START INPUT RECORDS

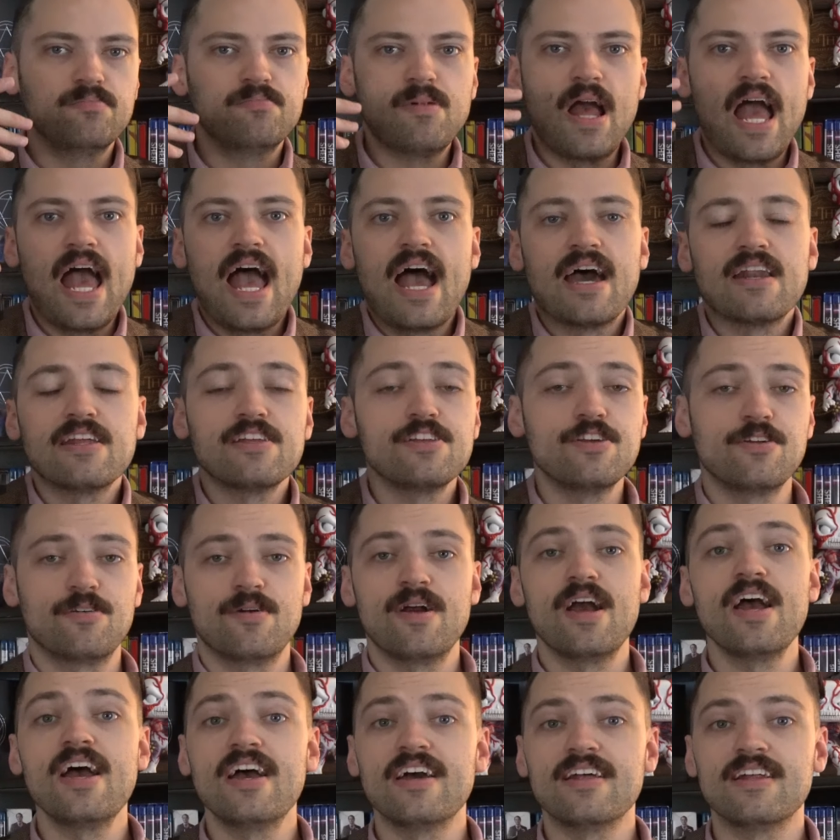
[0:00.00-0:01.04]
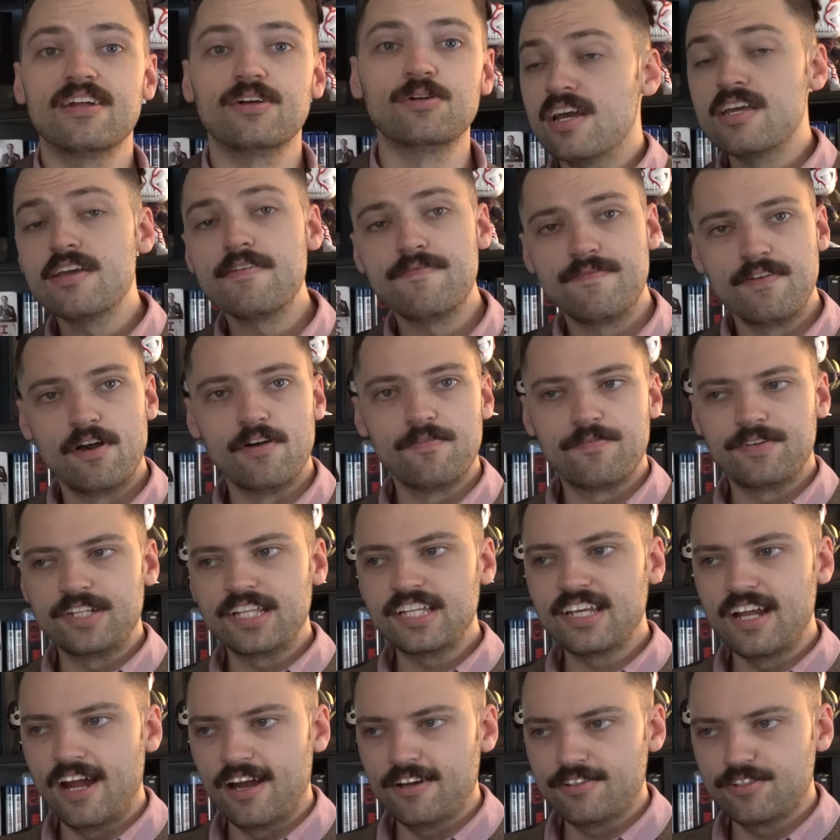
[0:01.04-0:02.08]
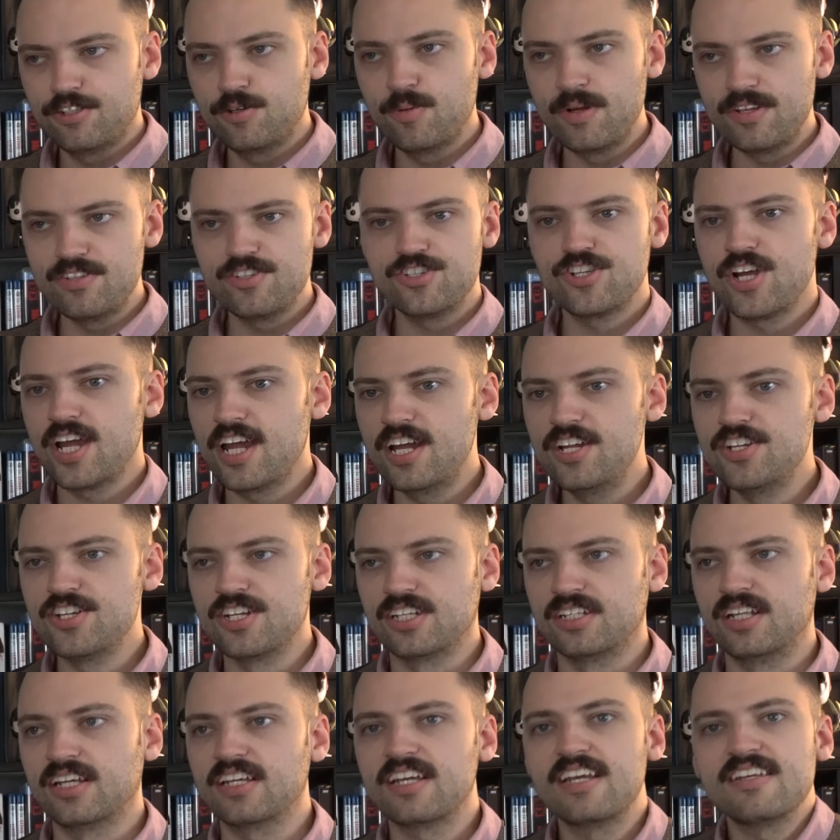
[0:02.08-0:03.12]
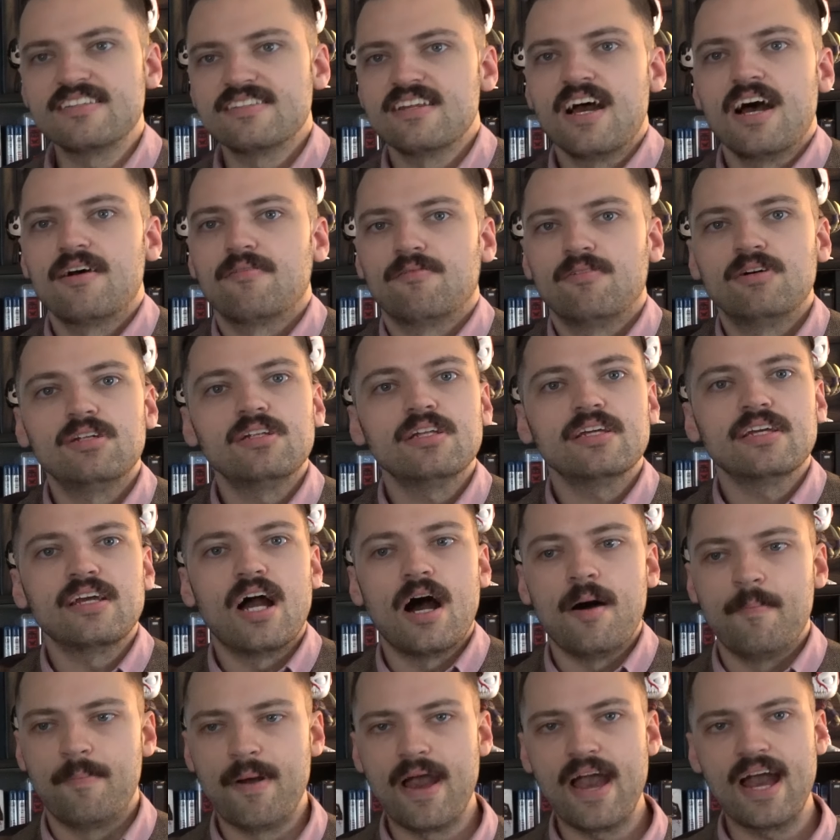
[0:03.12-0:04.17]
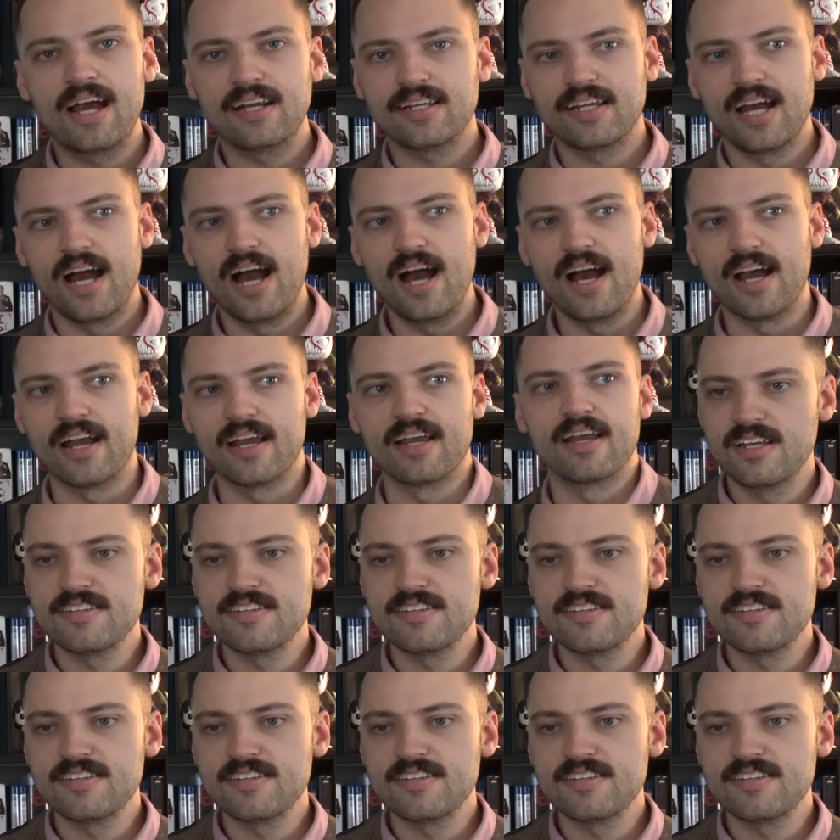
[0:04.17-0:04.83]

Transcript: had in your head. You feel for the character who is changing. Like he's not really a bad guy.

END INPUT RECORDS

*WHAT TO WORK ON*: The pictures alone are to be left out when the data above is copied; all else must match exactly.

*OUTPUT FOR THIS EXERCISE*:
[0:00.00-0:01.04]
[0:01.04-0:02.08]
[0:02.08-0:03.12]
[0:03.12-0:04.17]
[0:04.17-0:04.83]

Transcript: had in your head. You feel for the character who is changing. Like he's not really a bad guy.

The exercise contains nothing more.